最後に《勇者》は《魔王》との一騎打ちに挑み……そしてその大業を為したのだった。
これは、実際に起こったこと。
俺は覚えている。
《四天王》の一人が、まさにこの俺のことに他ならないのだから。
もちろん、俺や俺の魔王陛下のあとに、新たに魔王が誕生し、そして同じように四天王を抱えて人類と戦ったという可能性もある。
だが……《勇者》に関する細かな事情が、俺のときと非常によく一致するのだ。
全てとは言わないがこれだけ一致するとなると……やはり、あのときのことだ、と考えるべきだろう。
しかし、魔王陛下……そりゃあそうだろうが、やっぱり、やられてしまったのか。
ショックだな。
魔王陛下について、俺は尊敬していた。
あの方がいたからこそ、俺たちは……。
とはいえ、もう終わってしまったことだ。
流石に過去に至る魔術など存在しない。
歴史を変えようとしてもどうしようもないのだ。
事実は事実として、受け入れるほかない。
「……アイン? どうなさったのですか? なんだか顔色が悪いですわ。誰か、メイドを呼びましょうか……?」
気づくと、ジャンヌが俺のことを心配げに覗き込んでいて、そんなことを言っていた。
どうやら、絵本の内容にのめり込み過ぎて、酷い顔をしていたようだ。
……まぁ、ショックだったもんな。
仕方のないことだ。
とはいえ、これで今日はもう何もしたくない、出来なくなった、というほどでもない。
俺は表情を取り繕い、ジャンヌに言う。
「あぁ、いや、大丈夫だ。ずいぶんと凄い戦いが、昔にあったんだなと思ってさ。想像してたんだよ」
「……そうでしたの。でしたら、良いのですが……。
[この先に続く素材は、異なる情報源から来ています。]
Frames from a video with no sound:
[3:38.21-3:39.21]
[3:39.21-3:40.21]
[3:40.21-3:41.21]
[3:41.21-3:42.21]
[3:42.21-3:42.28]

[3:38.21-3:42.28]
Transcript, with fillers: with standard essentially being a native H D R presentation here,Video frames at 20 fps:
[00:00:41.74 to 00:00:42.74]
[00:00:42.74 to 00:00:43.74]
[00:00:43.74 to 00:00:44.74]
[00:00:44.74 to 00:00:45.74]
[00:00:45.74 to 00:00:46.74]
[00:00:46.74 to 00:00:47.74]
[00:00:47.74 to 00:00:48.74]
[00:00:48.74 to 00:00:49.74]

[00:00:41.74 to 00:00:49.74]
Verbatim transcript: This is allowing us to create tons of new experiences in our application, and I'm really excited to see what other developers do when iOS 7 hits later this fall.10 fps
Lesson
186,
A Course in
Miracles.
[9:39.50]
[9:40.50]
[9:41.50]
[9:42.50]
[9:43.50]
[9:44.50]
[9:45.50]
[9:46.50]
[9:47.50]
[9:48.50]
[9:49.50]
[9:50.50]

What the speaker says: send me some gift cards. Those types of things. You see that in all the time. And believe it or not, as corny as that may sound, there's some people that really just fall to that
そうそう、私、この絵本を読むたびに思うのですが、《魔王》はどうして人類と戦っていたのでしょうね? 絵本には突然、襲い掛かって来た、と書いてありますけど……それでも何か理由があるとは思いませんか?」
ジャンヌはそんなことを俺に尋ねる。
その疑問は……そうだろうな。
確かに絵本のどこにも、それについては記載されていなかった。
記載しなかった、というより色々な意味で出来なかったのだろう、と俺は思う。
俺たち魔族と、人類の戦争はただのいがみ合いではなかった。
この世界の覇権を争ったものでも……なかった。
ある意味ではそうだったのかもしれないが……陛下が戦争を起こしたのは、もっと単純なものだ。
ただ、俺たちは俺たちの居場所を、この世界のどこかに確保したかっただけだ。
しかしそんな話をジャンヌにしても……あとで教会とかで迂闊にそんな話をして、異端扱いされても困るしな。
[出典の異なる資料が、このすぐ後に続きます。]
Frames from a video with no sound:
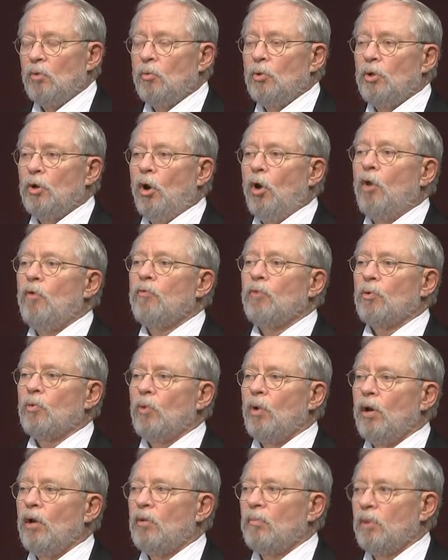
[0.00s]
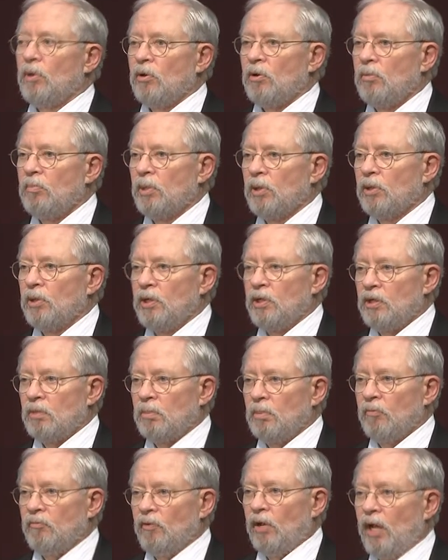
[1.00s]
would overwhelm our ability to
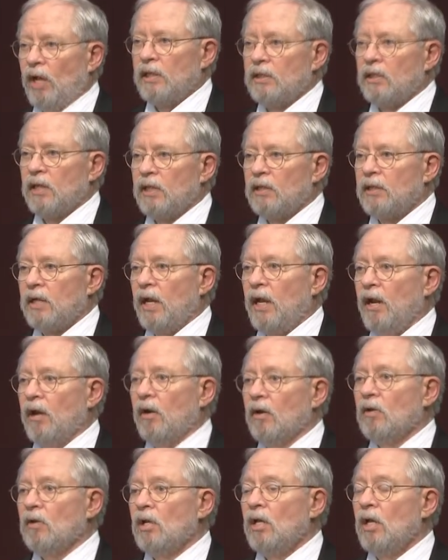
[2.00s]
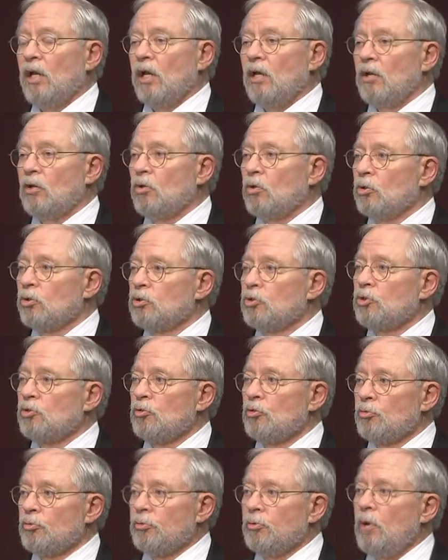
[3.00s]
provide that care. And of course,
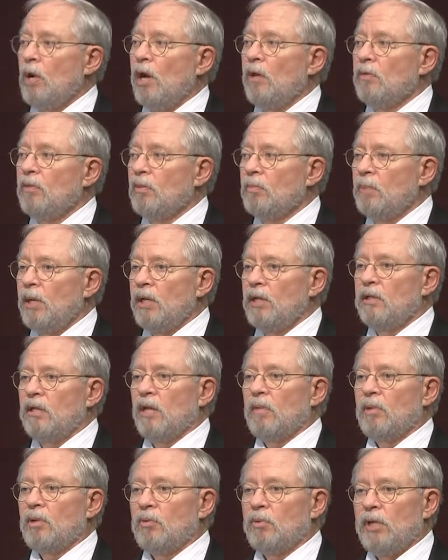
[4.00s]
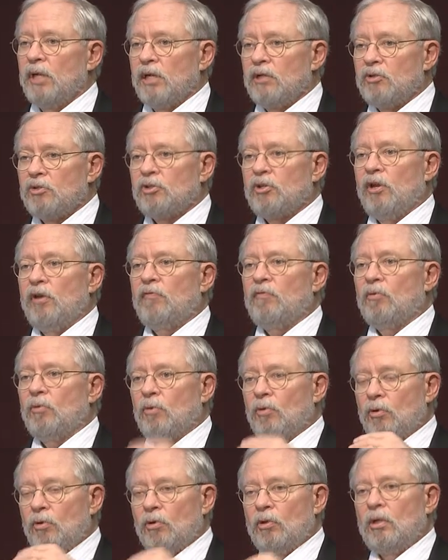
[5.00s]
throughout the pandemic, we had
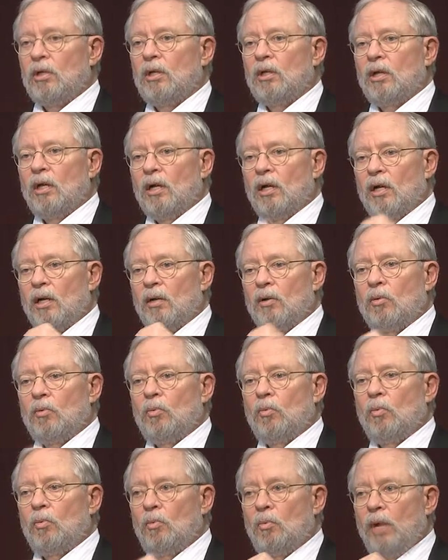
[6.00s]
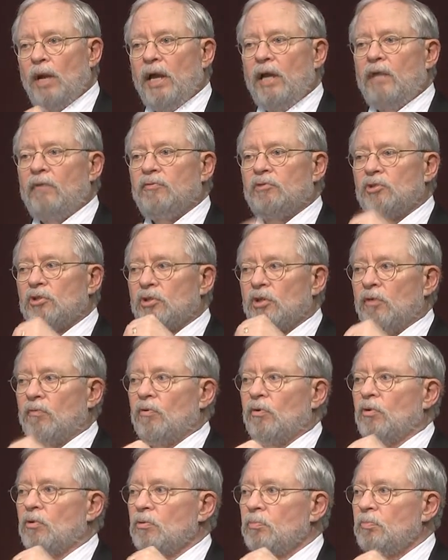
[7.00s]
several waves,
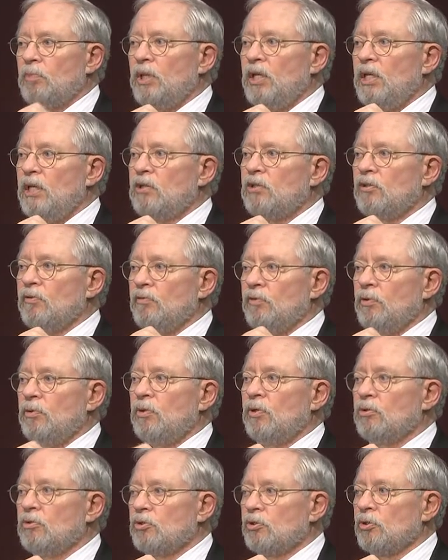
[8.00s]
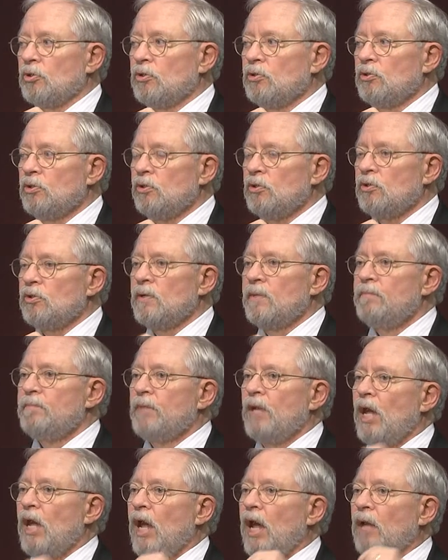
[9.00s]
several peaks, if you will, surges.
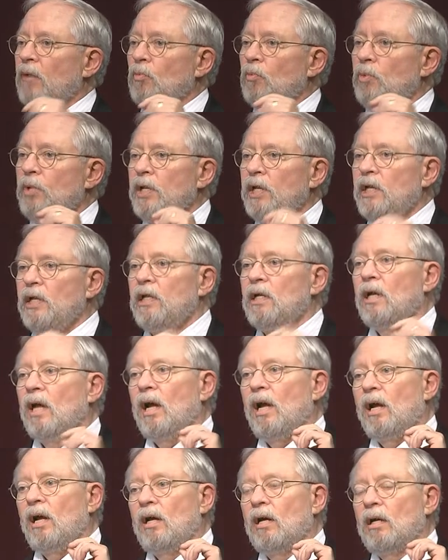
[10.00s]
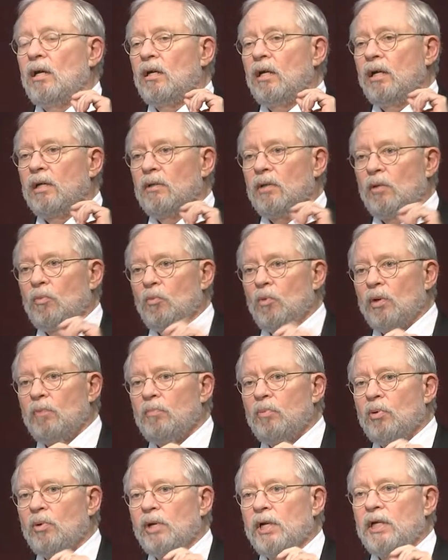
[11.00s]
And we, at
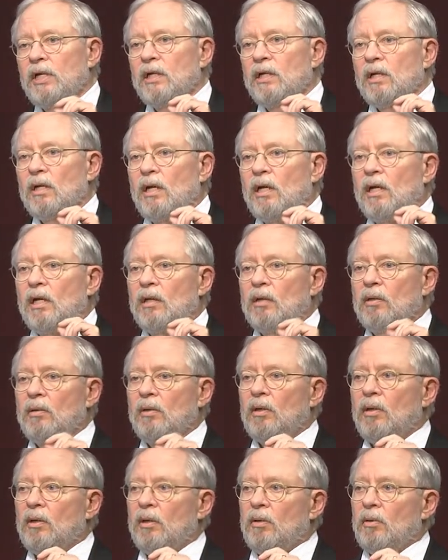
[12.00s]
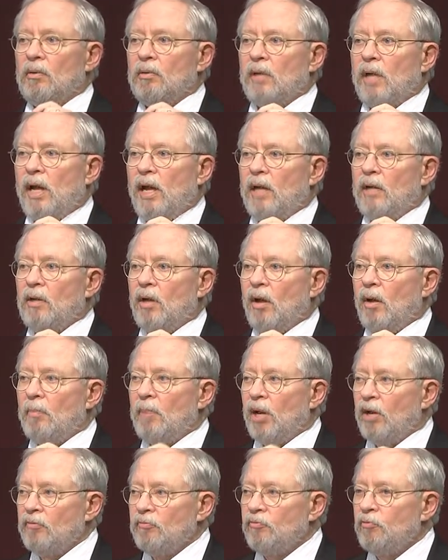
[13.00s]
one point, had
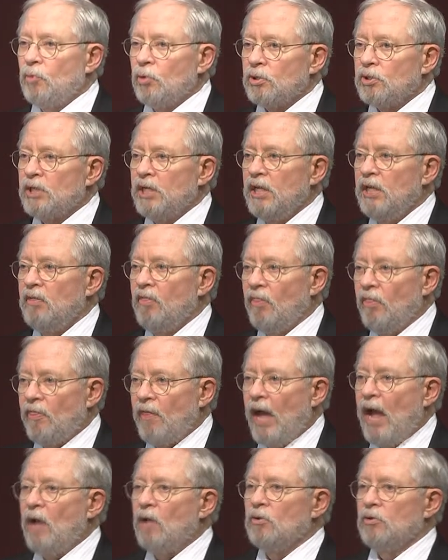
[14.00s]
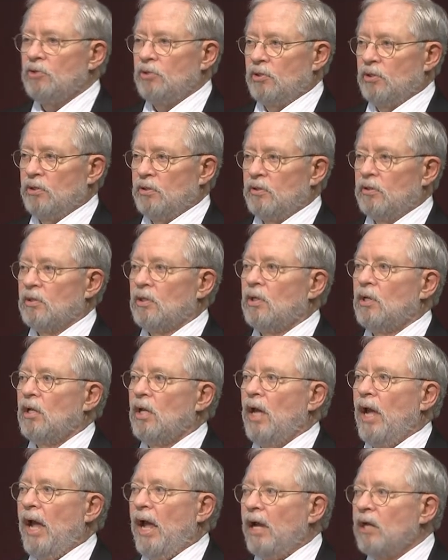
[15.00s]
about 14,000
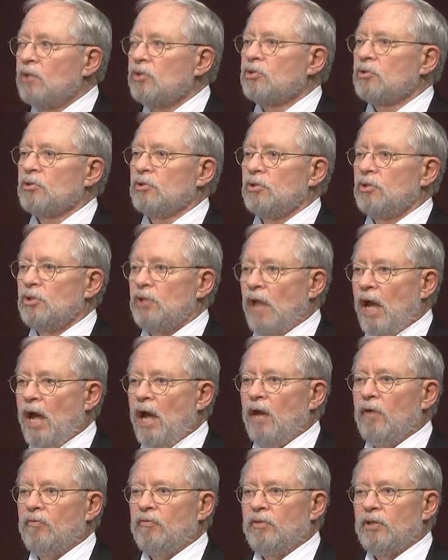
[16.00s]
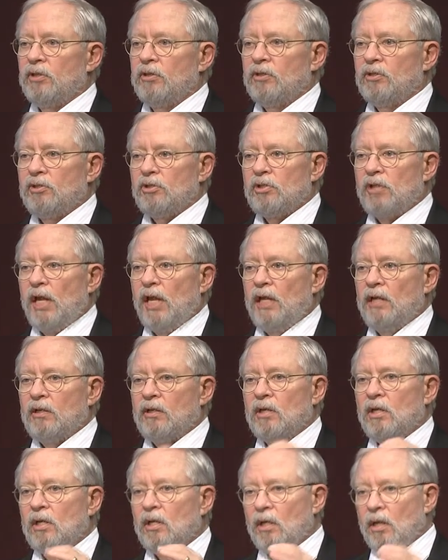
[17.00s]
extra staff that the
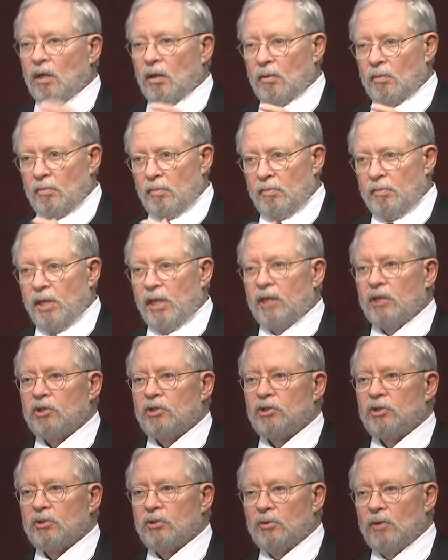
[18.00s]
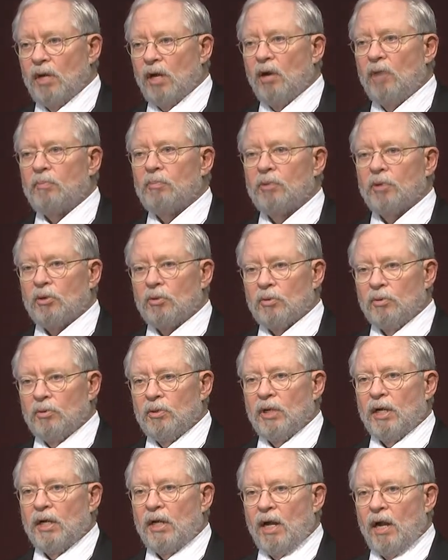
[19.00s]
state managed to help
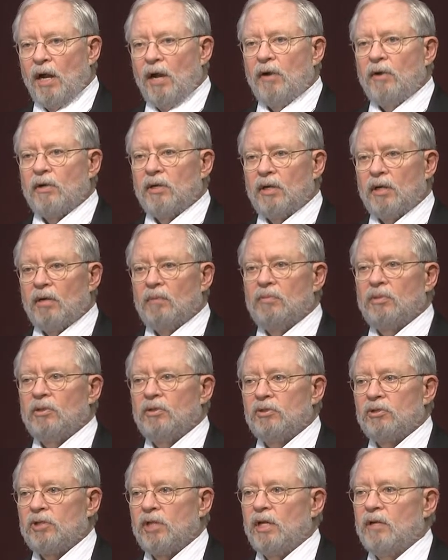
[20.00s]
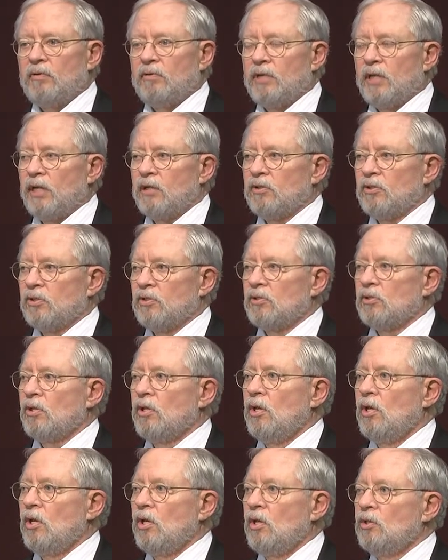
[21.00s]
recruit and hire and come to the state of Texas
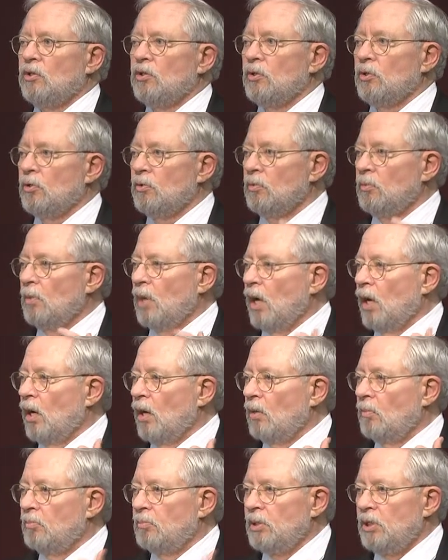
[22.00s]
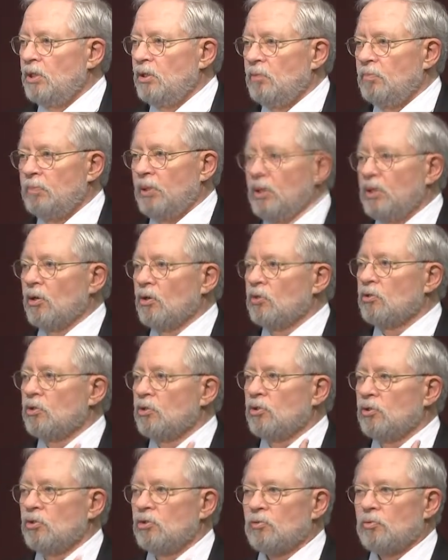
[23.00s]
to be
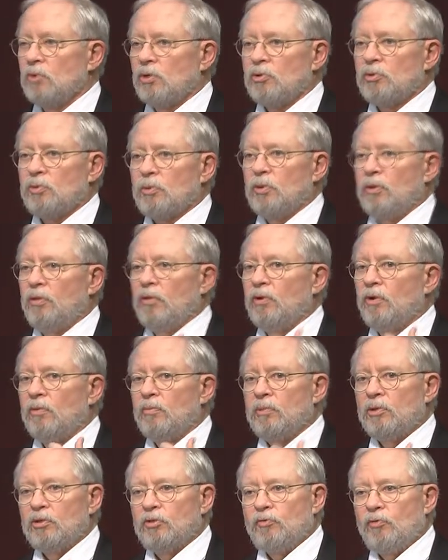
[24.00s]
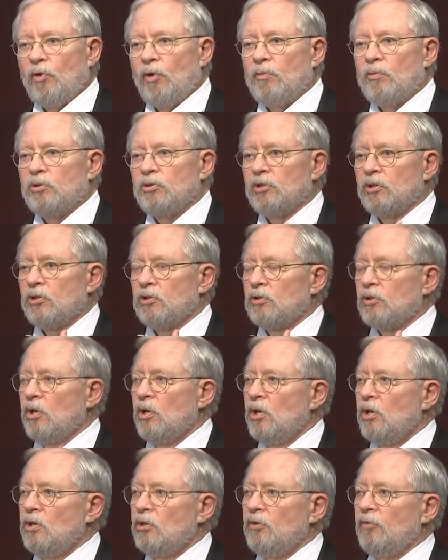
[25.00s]
nurses, respiratory therapists, pharmacists,
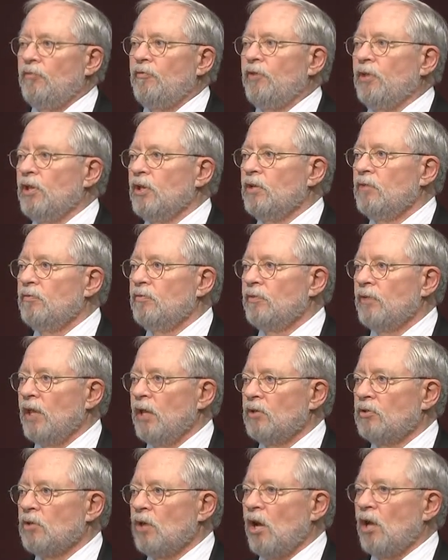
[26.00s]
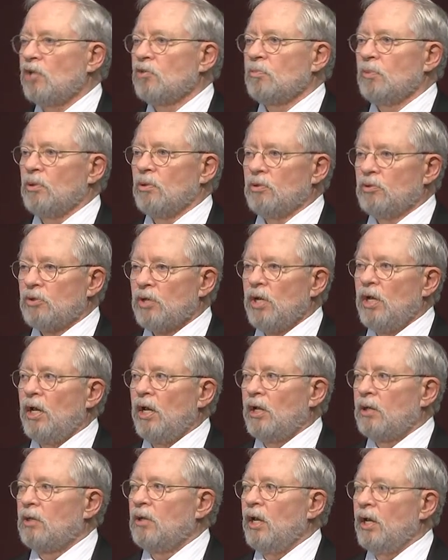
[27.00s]
to fill in for those hospitals
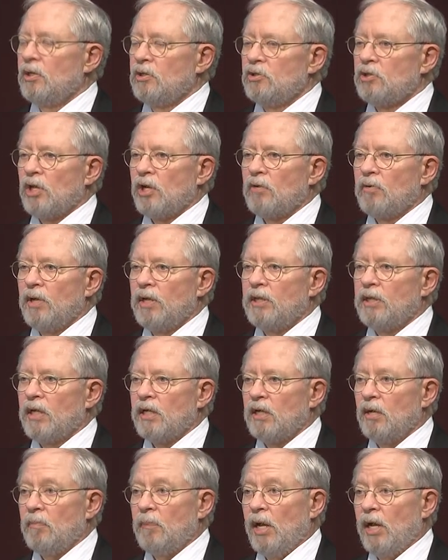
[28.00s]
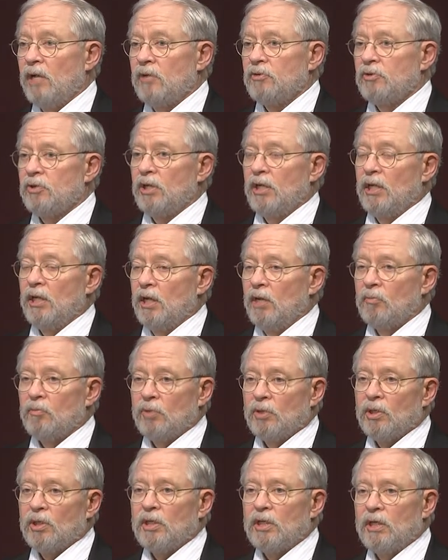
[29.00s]
and generate that capacity and
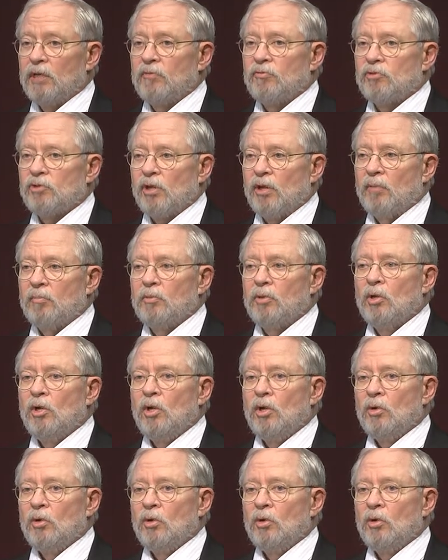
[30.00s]
really give some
当時から教会はあったが、この絵本の内容からすれば、今の教会も当時の教会も似たような組織だろうと言うことはなんとなく想像できる。
だから、俺はジャンヌに言った。
「さぁな。そうかもしれないし、そうじゃないのかもしれない。《魔王》って悪い奴なんだろう? だからただの気分かも知れないぞ」
言いながら、あの方は良い方だった、と思う。
嘘をついて申し訳ないですが、生きるためなのですと謝りつつ。
これにジャンヌはまだ納得しかねたような顔で、
「そうかしら……」
と言っているが、普通なら結論の出る話でもない。
最後には、
「そうかもしれませんわね……」
と不本意ながら、という形で納得したのだった。